> [Task data]:
= = = =
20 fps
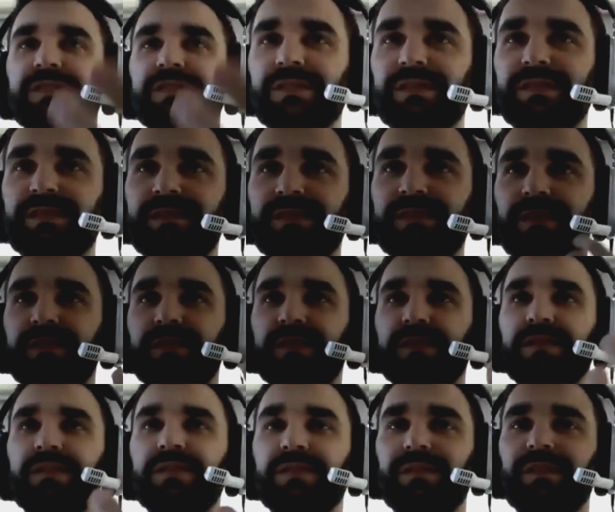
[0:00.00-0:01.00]
started
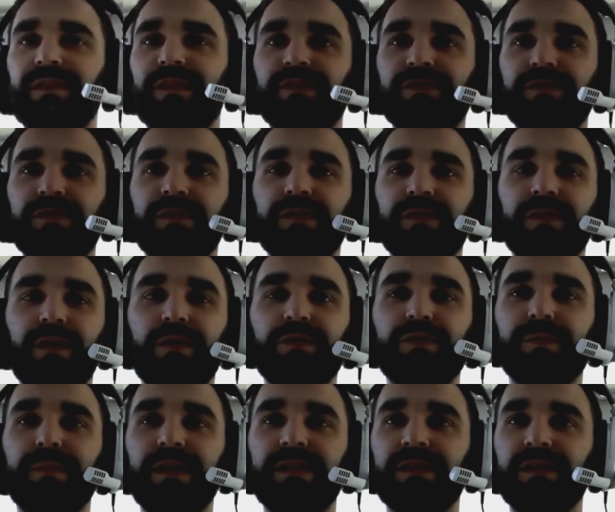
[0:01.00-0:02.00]

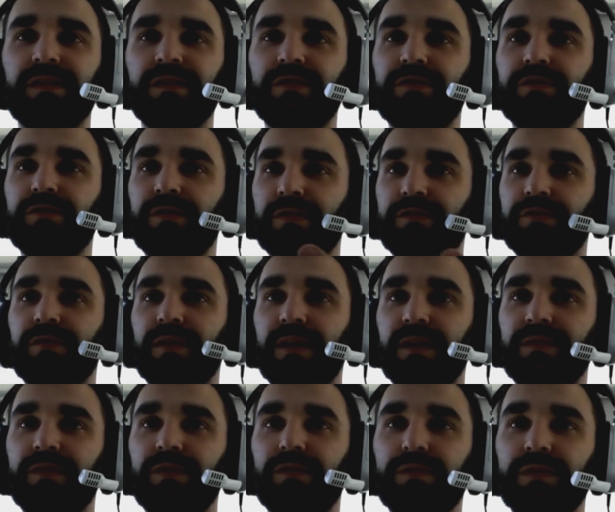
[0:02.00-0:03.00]
automatically, that you don't
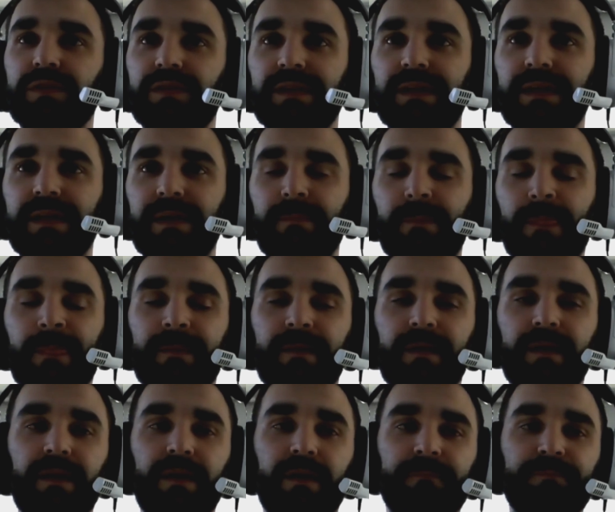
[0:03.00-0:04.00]
have to do it
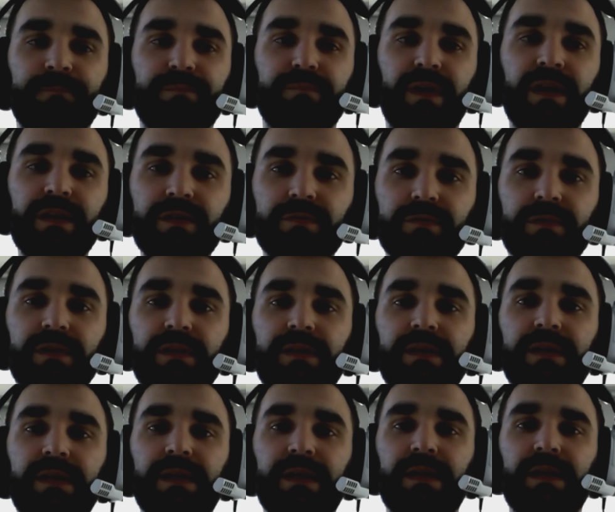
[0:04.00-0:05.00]
manually.
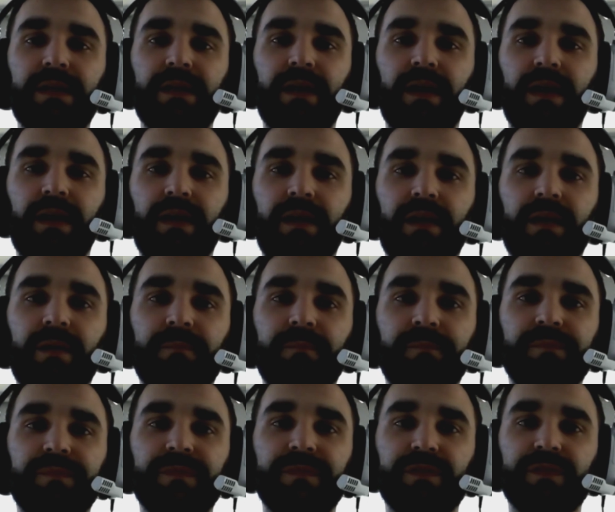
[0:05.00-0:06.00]

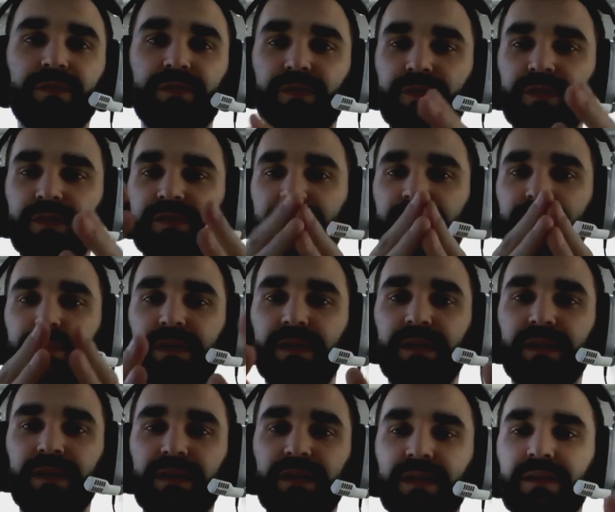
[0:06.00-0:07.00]
So this is the
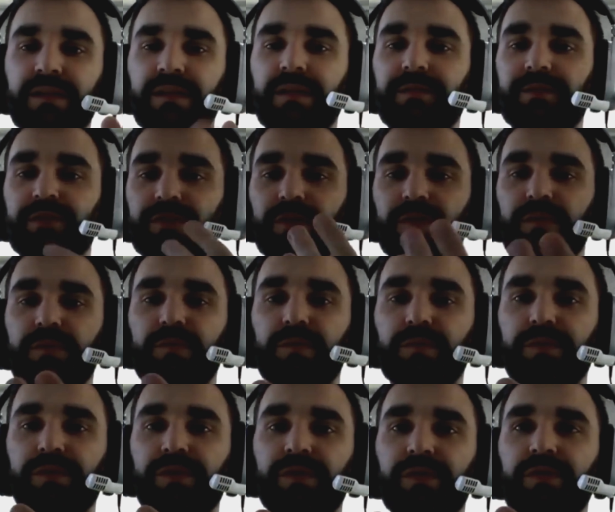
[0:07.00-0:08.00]
beginning, and then I'm sure
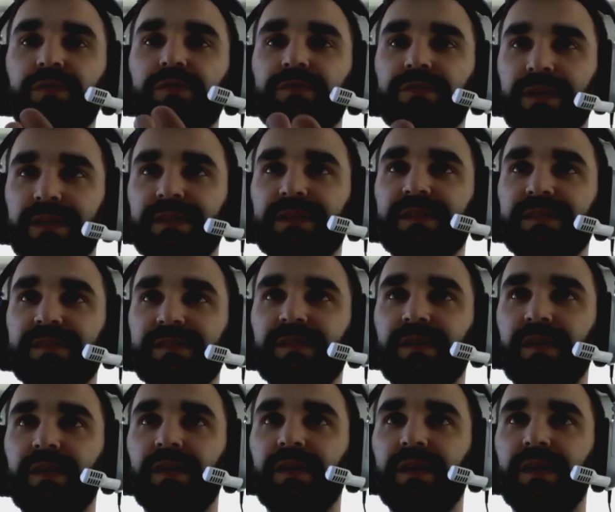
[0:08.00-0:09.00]
what contract tests
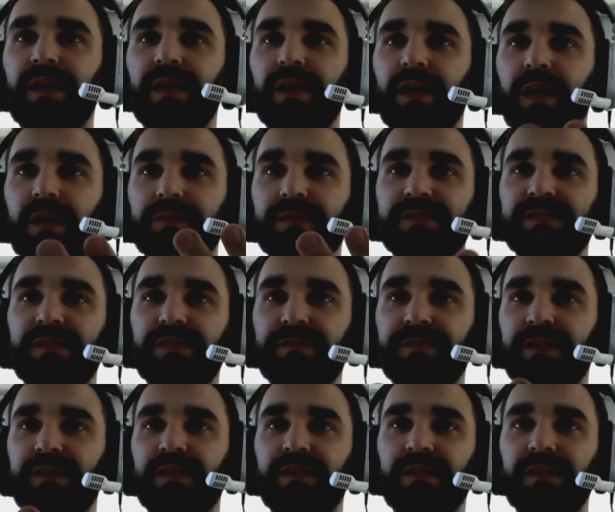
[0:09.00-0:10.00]
are. How does it
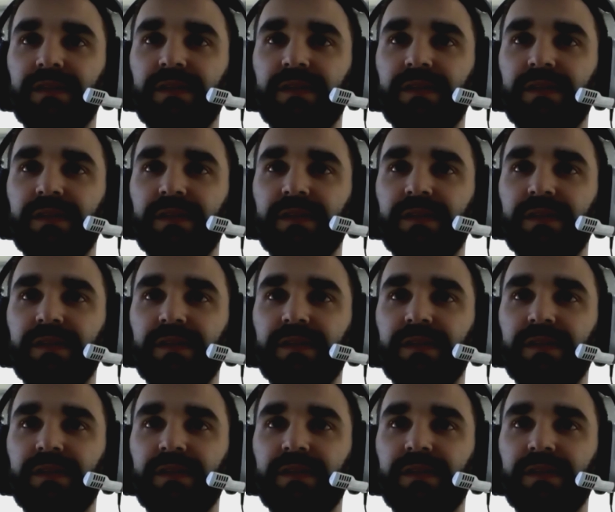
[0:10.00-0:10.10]
fit in?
= = = =
> [Task description]: If the data includes images, omit them, and set down everything else exactly as above.

> [Task output]:
20 fps
[0:00.00-0:01.00]
started
[0:01.00-0:02.00]

[0:02.00-0:03.00]
automatically, that you don't
[0:03.00-0:04.00]
have to do it
[0:04.00-0:05.00]
manually.
[0:05.00-0:06.00]

[0:06.00-0:07.00]
So this is the
[0:07.00-0:08.00]
beginning, and then I'm sure
[0:08.00-0:09.00]
what contract tests
[0:09.00-0:10.00]
are. How does it
[0:10.00-0:10.10]
fit in?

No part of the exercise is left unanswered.